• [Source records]
——
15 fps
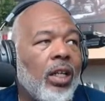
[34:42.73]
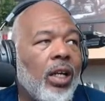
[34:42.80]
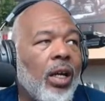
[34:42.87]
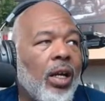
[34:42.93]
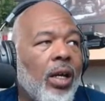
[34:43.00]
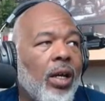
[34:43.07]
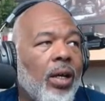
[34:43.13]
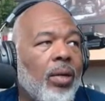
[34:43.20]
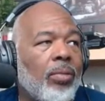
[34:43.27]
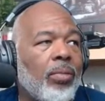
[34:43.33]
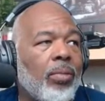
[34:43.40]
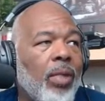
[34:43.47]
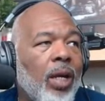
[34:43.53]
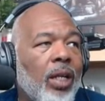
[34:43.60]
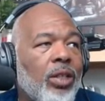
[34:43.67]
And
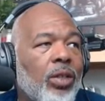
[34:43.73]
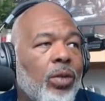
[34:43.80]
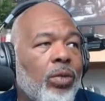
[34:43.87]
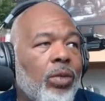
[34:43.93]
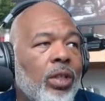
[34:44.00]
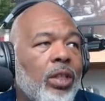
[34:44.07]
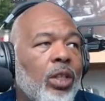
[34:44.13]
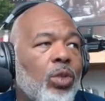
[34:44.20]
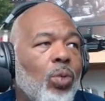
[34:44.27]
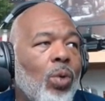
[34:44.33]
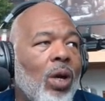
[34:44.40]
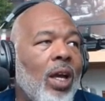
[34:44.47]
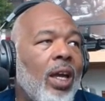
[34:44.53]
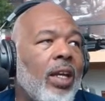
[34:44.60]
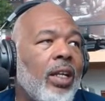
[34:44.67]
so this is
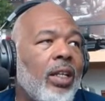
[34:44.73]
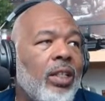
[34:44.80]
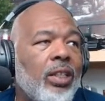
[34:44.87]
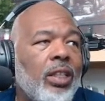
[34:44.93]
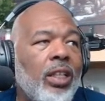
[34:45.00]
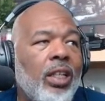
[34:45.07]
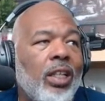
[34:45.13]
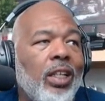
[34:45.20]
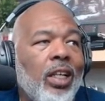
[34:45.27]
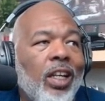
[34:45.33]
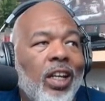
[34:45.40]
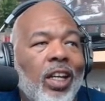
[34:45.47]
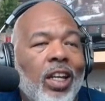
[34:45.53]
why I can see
——
Could the entries be output exactly as written, but without their images?

• [Output for this task]
15 fps
[34:42.73]
[34:42.80]
[34:42.87]
[34:42.93]
[34:43.00]
[34:43.07]
[34:43.13]
[34:43.20]
[34:43.27]
[34:43.33]
[34:43.40]
[34:43.47]
[34:43.53]
[34:43.60]
[34:43.67]
And
[34:43.73]
[34:43.80]
[34:43.87]
[34:43.93]
[34:44.00]
[34:44.07]
[34:44.13]
[34:44.20]
[34:44.27]
[34:44.33]
[34:44.40]
[34:44.47]
[34:44.53]
[34:44.60]
[34:44.67]
so this is
[34:44.73]
[34:44.80]
[34:44.87]
[34:44.93]
[34:45.00]
[34:45.07]
[34:45.13]
[34:45.20]
[34:45.27]
[34:45.33]
[34:45.40]
[34:45.47]
[34:45.53]
why I can see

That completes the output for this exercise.